L’entendre en parler devant cette salle comble est vibrant et émouvant. Parce qu’elles sont rares les femmes de son expertise, de son âge et de sa fonction à engager un tel discours d’ouverture. Celle qui ne se livre que rarement sur son histoire personnelle, préférant faire entendre les voix venant des marges, nous offre encore une fois une démonstration de son regard si doux et perçant, percutant et bienveillant. Une main tendue vers le passé, une main tendue vers le futur, elle représente un présent traversé par un héritage profondément humain, par des récits de violences et de souffrances mais aussi par des espoirs et des ambitions hautes et porteuses. 

Elle reconnait les failles et les vulnérabilités d’un système, elle en fait état dans ses travaux et ne se prive pas de faire parler les faits : « Pour la question des programmes et des manuels, l’institution scolaire est conservatrice. Elle l’a toujours été. C’est très compliqué de faire évoluer les programmes à cause de la rigidité de l’institution. Ceci étant, il me semble quand même que certaines choses ont bougé. » Elle a plusieurs fois participé à des réflexions visant à l’évolution des manuels scolaires et des apprentissages, allant jusqu’à établir des propositions pour réintroduire les femmes dans chaque période de l’Histoire. « Mais cela n’aboutissait pas à grand-chose… Ce qui ne veut pas dire qu’il ne faut pas continuer », précise-t-elle. Elle poursuit :

« Il y a eu quelques progrès en littérature, qu’on doit à l’action de nos collègues littéraires, féministes ou pas. En Histoire, les programmes sont très chargés et il est nécessaire que les femmes apparaissent dans toutes les époques. L’action des jeunes profs finira par aboutir ! » 

Elle n’oublie pas non plus les scientifiques qui figurent parmi les femmes les plus oubliées et minorées : « On fait émerger plus facilement les littéraires ou les artistes. Parce que ce qui est compliqué, c’est que pour faire émerger des femmes scientifiques, il faut un peu l’être soi-même… » Questionnée sur l’intelligence artificielle, Michelle Perrot avoue ses lacunes dans le domaine et malgré tout, elle rebondit sur le sujet pour parler d’Alice Recoque, une pionnière oubliée de l’IA, qui fait l’objet d’un livre publié fin février (Qui a voulu effacer Alice Recoque ?, de Marion Carré), dont elle signe la préface. « Au début de l’informatique, il y avait beaucoup de femmes car le secteur n’était pas encore valorisé. À partir du moment où ça devient plus mathématisé, plus huppé, les hommes reviennent. Et tant mieux qu’ils reviennent. Mais il faut faire attention car aujourd’hui, nous sommes à 80% d’hommes et 20% de femmes. Il faut dire aux filles et aux femmes de ne pas hésiter devant les carrières scientifiques, tout autant que devant toutes les choses qu’on pense masculines ! », conclut-elle. 

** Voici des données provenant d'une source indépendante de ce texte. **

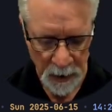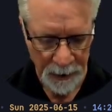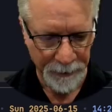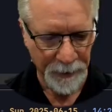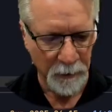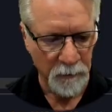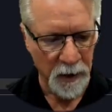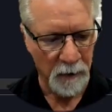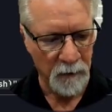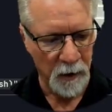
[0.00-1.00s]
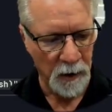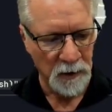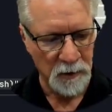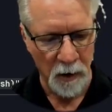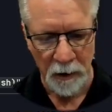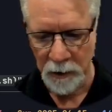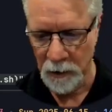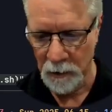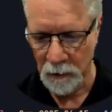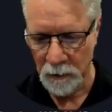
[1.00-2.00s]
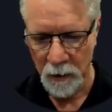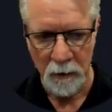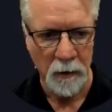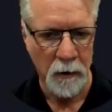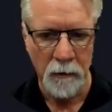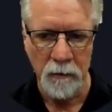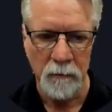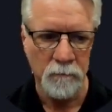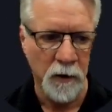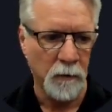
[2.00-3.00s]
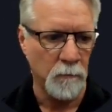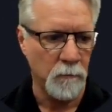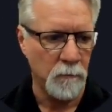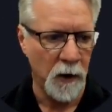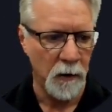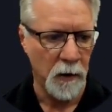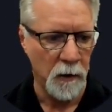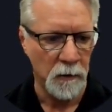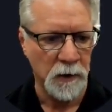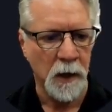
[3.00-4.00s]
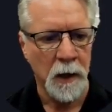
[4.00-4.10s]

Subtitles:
And I think we have an uninstall in here. There it goes. Boom. There it goes.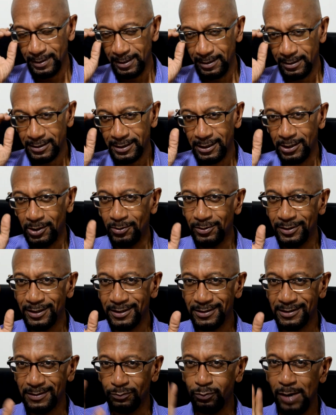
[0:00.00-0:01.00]
So this
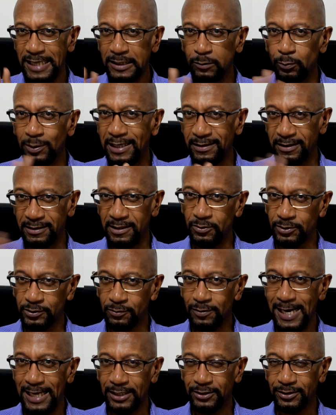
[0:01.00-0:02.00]
is the price without a no
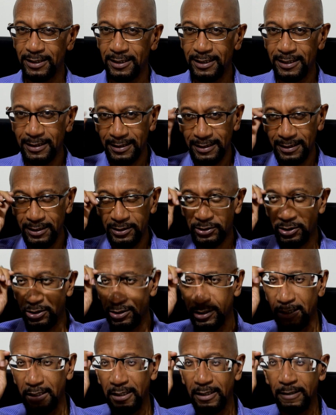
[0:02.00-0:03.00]
scratch. These are
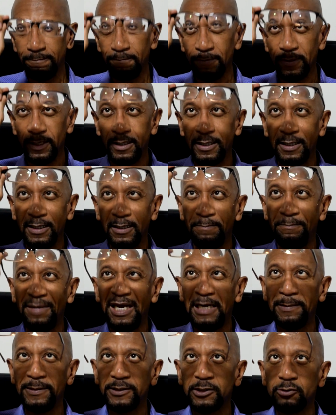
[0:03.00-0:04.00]

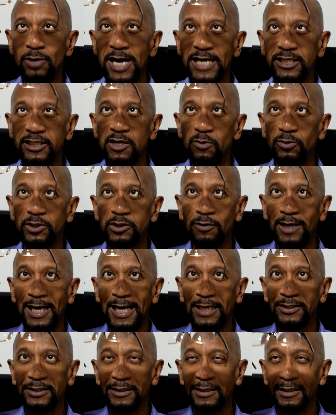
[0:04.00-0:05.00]
minimal scratch, no
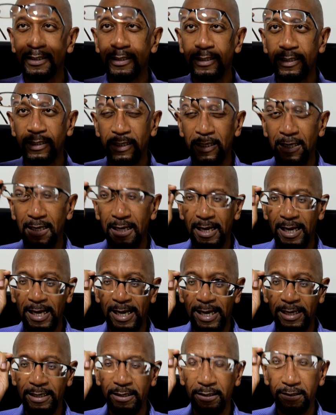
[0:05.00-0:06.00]
scratch.
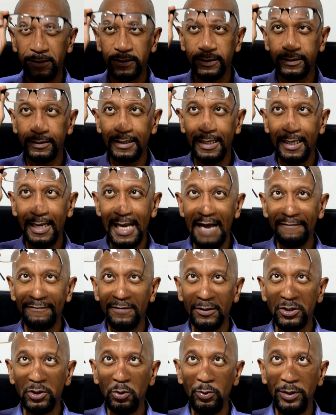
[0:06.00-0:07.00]
And after
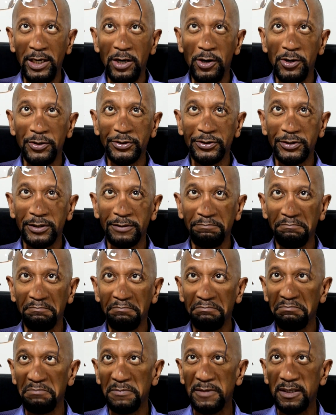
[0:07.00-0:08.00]
2 years,
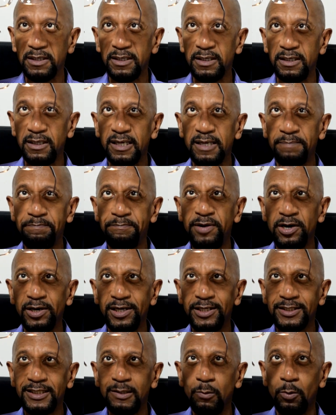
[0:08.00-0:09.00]
you can barely
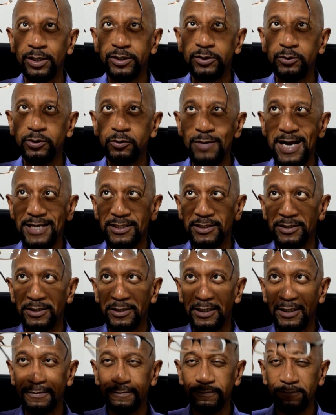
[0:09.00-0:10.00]
see one or two scratches in it.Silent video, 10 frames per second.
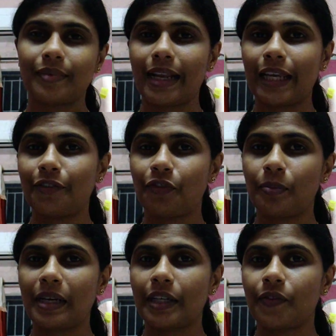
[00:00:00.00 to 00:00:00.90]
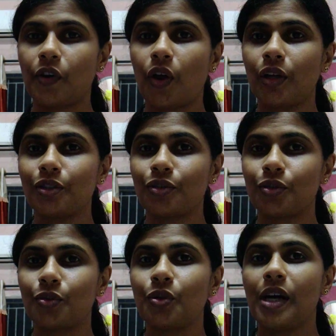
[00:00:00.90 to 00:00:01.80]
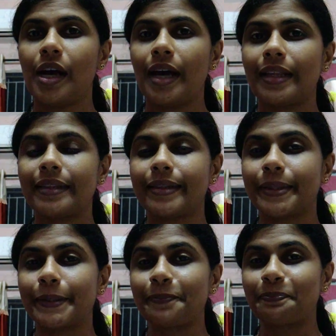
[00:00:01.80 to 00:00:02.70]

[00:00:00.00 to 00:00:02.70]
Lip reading: like if you might have gone through theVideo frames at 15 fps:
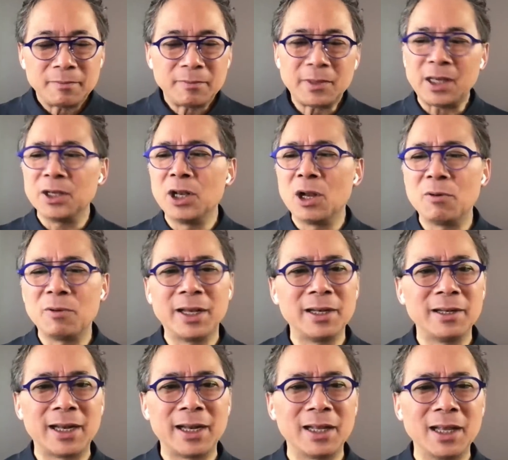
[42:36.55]
you know,
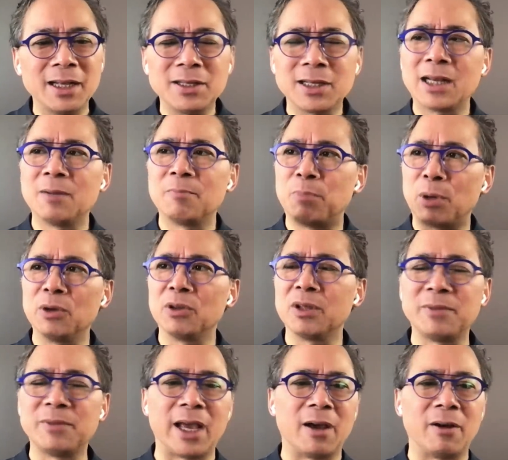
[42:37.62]
and I like to kind of boil them
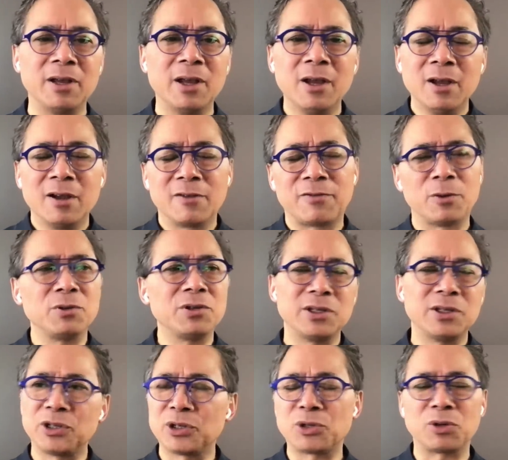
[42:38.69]
down first, and
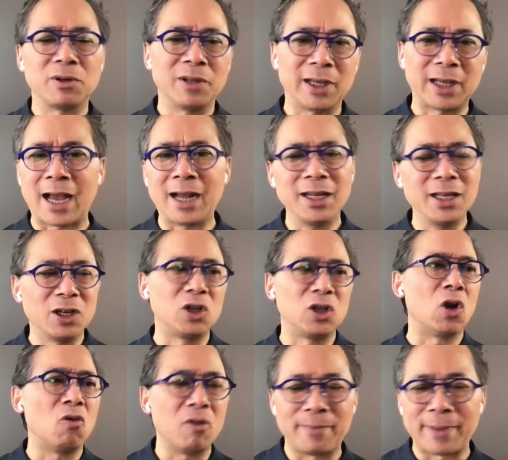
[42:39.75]
just sort of like, how do you
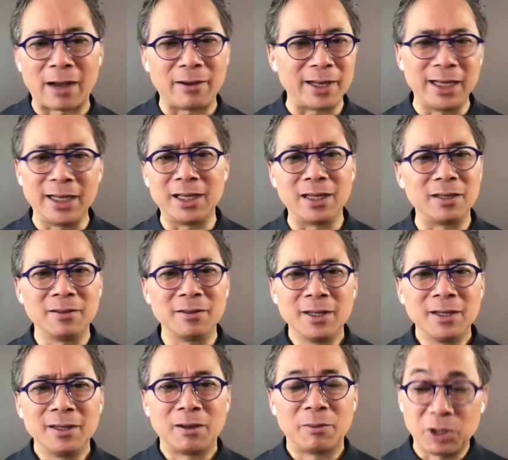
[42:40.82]
go about eating?
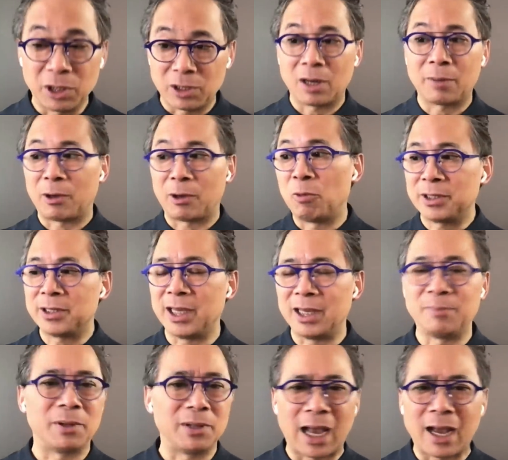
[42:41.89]
We're going to talk about what to eat,
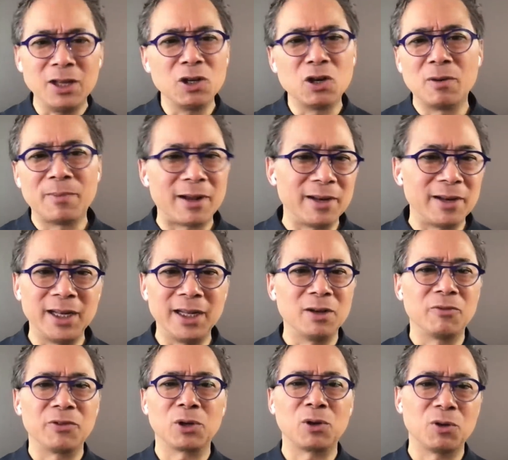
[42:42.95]
but how do you go about eating over
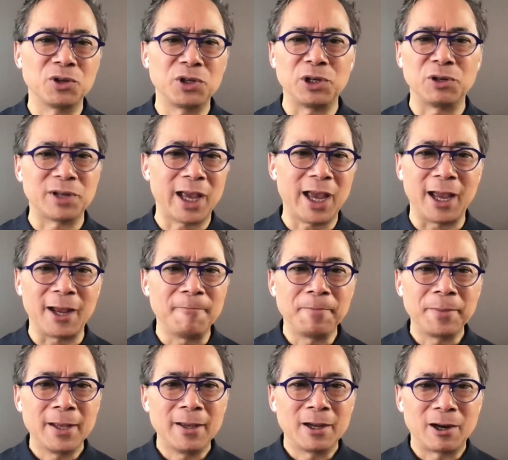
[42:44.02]
the course of your day?
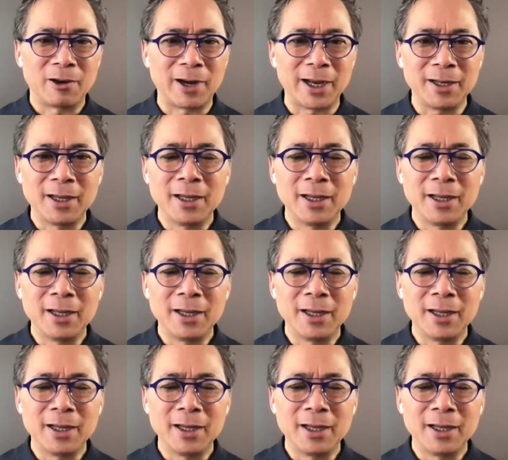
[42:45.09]
All right.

Un phare dans le jour comme dans la nuit, Michelle Perrot nous guide de ses bons mots et de ses analyses fines et précieuses. Son regard se porte là où, en général, la société le détourne pour ne pas voir ce qui saute aux yeux. Avec elle, on est serein-es et fort-es, accroché-es et passionné-es par son savoir et son art de la transmission. Un modèle pour de très nombreuses générations.